Segment Start: RECORDS SUPPLIED

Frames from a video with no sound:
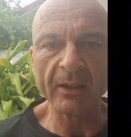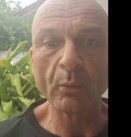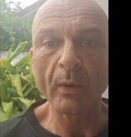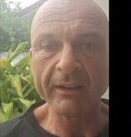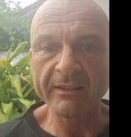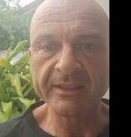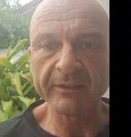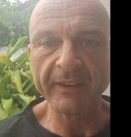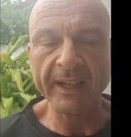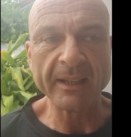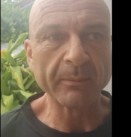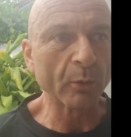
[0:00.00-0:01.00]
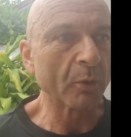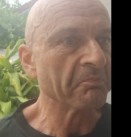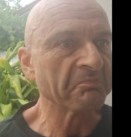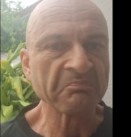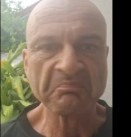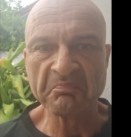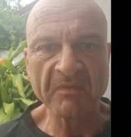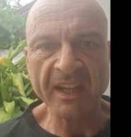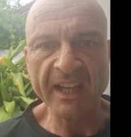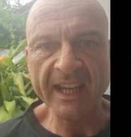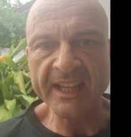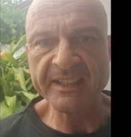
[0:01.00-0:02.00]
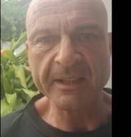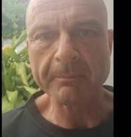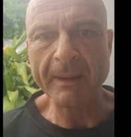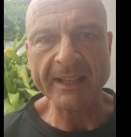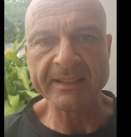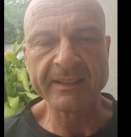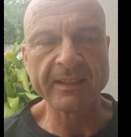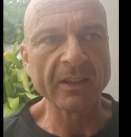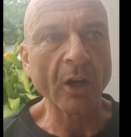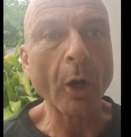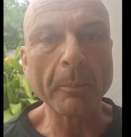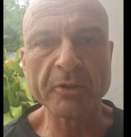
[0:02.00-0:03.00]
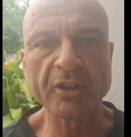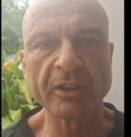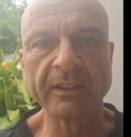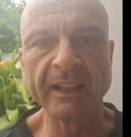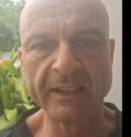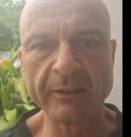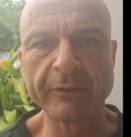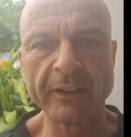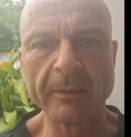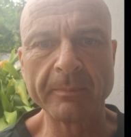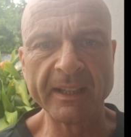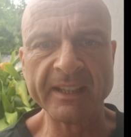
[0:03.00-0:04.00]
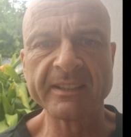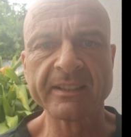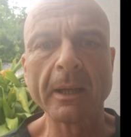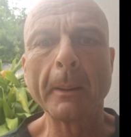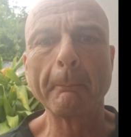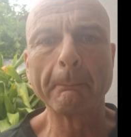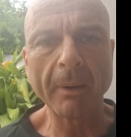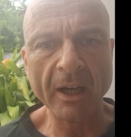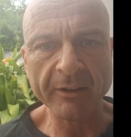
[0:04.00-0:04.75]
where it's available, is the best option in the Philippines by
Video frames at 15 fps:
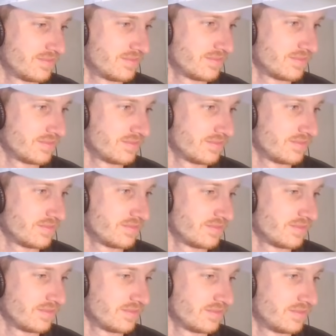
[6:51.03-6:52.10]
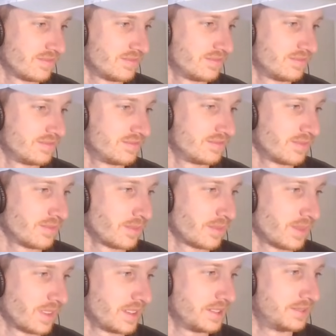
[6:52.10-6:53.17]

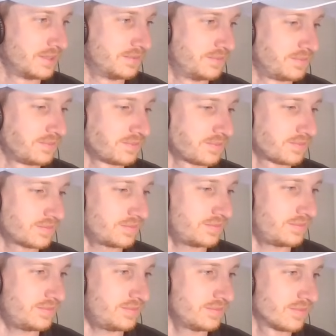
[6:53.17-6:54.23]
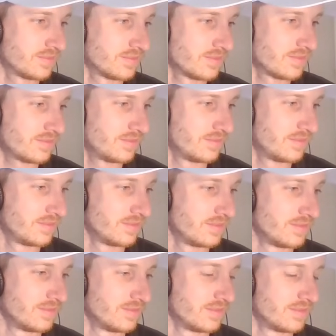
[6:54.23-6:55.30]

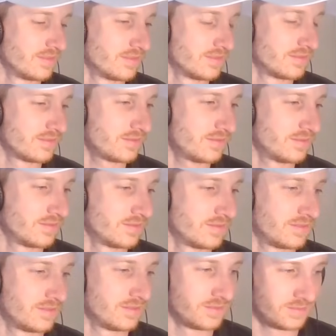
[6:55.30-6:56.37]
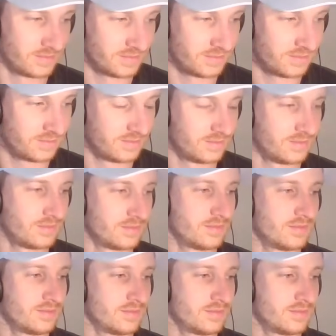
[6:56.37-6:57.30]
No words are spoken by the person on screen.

Segment End: RECORDS SUPPLIED

[TASK DIRECTIONS] Up to and including the line containing "[6:55.30-6:56.37]", repeat every line from the start of the data, but none of the pictures.

[EXERCISE RESULT]
Frames from a video with no sound:
[0:00.00-0:01.00]
[0:01.00-0:02.00]
[0:02.00-0:03.00]
[0:03.00-0:04.00]
[0:04.00-0:04.75]
where it's available, is the best option in the Philippines by
Video frames at 15 fps:
[6:51.03-6:52.10]
[6:52.10-6:53.17]

[6:53.17-6:54.23]
[6:54.23-6:55.30]

[6:55.30-6:56.37]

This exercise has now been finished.